Please reproduce the data exactly, though every picture must stay out.

[SUPPLIED DATA — start]

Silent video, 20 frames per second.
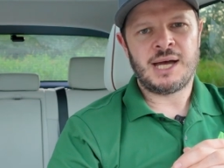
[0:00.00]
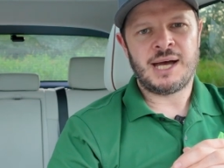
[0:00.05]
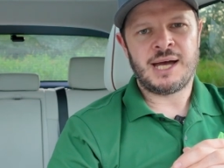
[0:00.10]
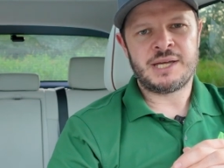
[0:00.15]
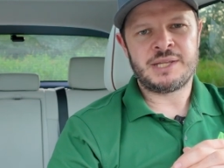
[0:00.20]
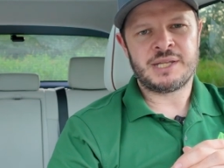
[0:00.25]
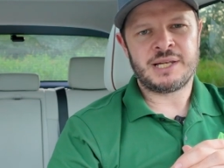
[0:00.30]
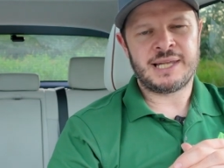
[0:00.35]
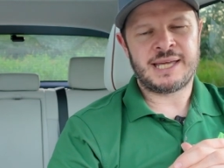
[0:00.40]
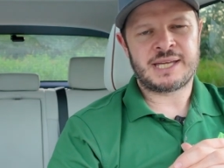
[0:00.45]
Uh,
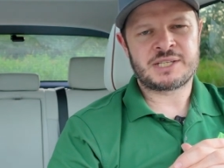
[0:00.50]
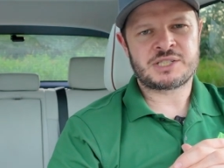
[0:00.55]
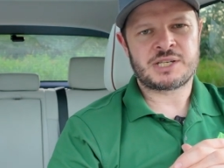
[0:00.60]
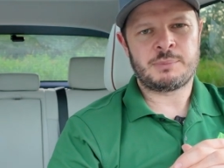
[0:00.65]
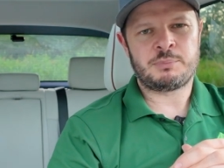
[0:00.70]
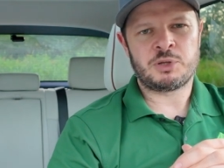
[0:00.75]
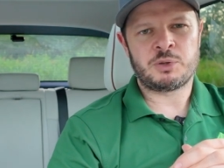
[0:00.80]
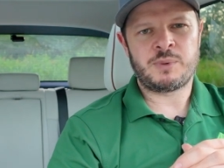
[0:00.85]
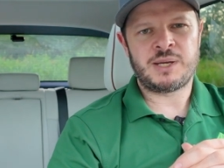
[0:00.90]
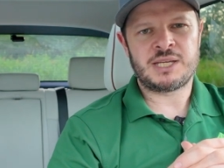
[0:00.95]
in the last
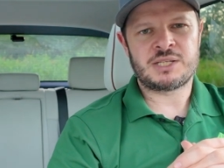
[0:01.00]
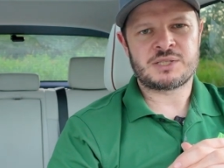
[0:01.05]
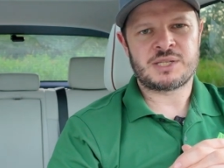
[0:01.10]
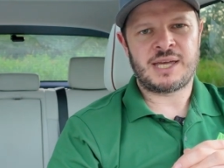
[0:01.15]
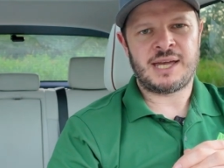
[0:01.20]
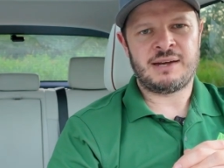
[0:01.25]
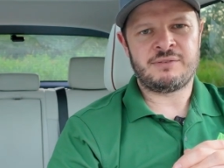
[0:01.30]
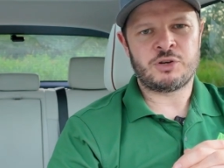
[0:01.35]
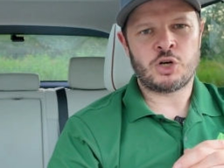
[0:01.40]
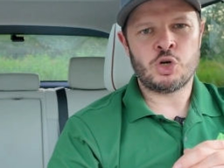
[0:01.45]
couple of weeks
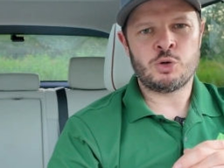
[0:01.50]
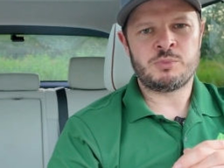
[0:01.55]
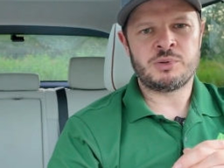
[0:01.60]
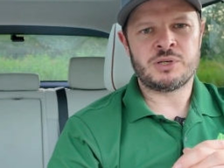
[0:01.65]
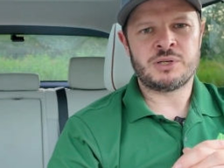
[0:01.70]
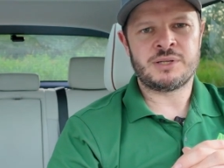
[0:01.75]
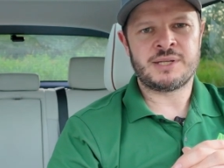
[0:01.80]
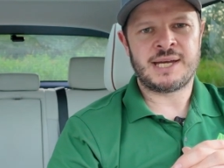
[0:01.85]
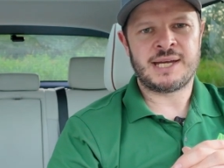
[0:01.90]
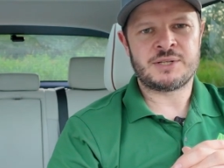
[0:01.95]
they have
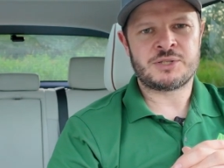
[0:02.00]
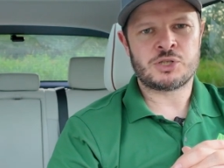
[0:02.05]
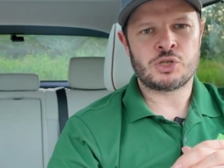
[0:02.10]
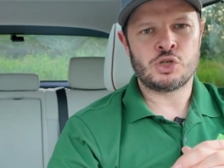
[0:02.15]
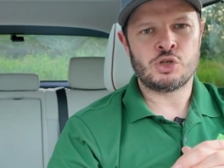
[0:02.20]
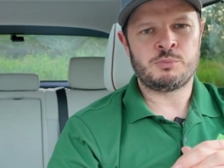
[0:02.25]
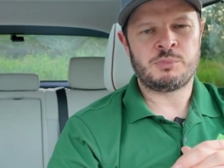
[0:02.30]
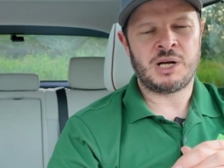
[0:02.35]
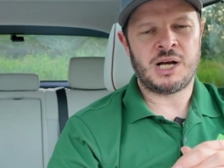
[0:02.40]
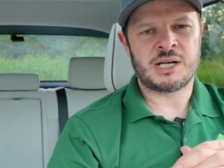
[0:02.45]
opened their
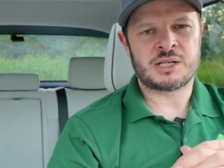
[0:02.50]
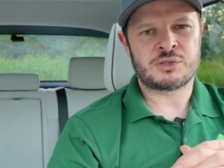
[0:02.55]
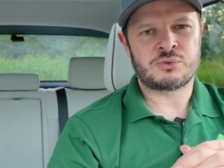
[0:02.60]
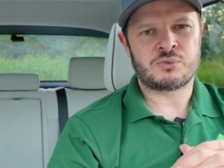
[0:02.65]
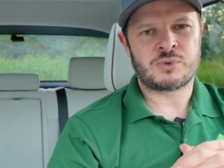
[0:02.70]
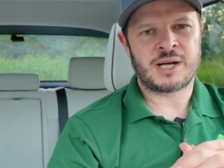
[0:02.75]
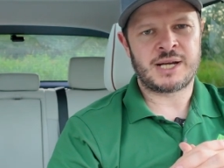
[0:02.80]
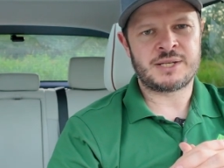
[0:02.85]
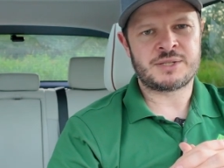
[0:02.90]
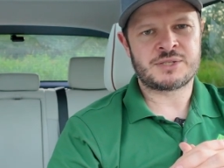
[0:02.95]
two park
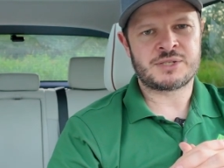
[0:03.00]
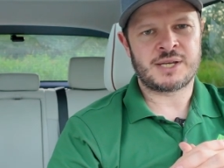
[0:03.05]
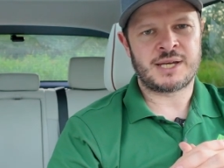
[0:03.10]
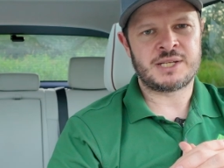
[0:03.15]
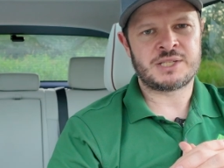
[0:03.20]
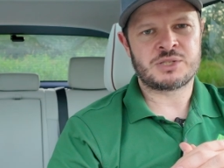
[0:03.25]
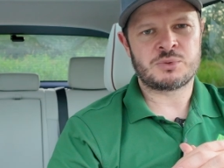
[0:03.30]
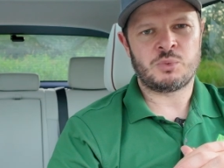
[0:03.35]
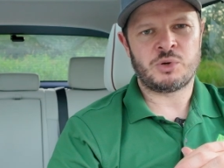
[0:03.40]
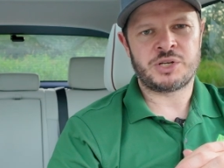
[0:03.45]
and ride sites,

[SUPPLIED DATA — finish]

> _ANSWER TO THE PROBLEM_
Silent video, 20 frames per second.
[0:00.00]
[0:00.05]
[0:00.10]
[0:00.15]
[0:00.20]
[0:00.25]
[0:00.30]
[0:00.35]
[0:00.40]
[0:00.45]
Uh,
[0:00.50]
[0:00.55]
[0:00.60]
[0:00.65]
[0:00.70]
[0:00.75]
[0:00.80]
[0:00.85]
[0:00.90]
[0:00.95]
in the last
[0:01.00]
[0:01.05]
[0:01.10]
[0:01.15]
[0:01.20]
[0:01.25]
[0:01.30]
[0:01.35]
[0:01.40]
[0:01.45]
couple of weeks
[0:01.50]
[0:01.55]
[0:01.60]
[0:01.65]
[0:01.70]
[0:01.75]
[0:01.80]
[0:01.85]
[0:01.90]
[0:01.95]
they have
[0:02.00]
[0:02.05]
[0:02.10]
[0:02.15]
[0:02.20]
[0:02.25]
[0:02.30]
[0:02.35]
[0:02.40]
[0:02.45]
opened their
[0:02.50]
[0:02.55]
[0:02.60]
[0:02.65]
[0:02.70]
[0:02.75]
[0:02.80]
[0:02.85]
[0:02.90]
[0:02.95]
two park
[0:03.00]
[0:03.05]
[0:03.10]
[0:03.15]
[0:03.20]
[0:03.25]
[0:03.30]
[0:03.35]
[0:03.40]
[0:03.45]
and ride sites,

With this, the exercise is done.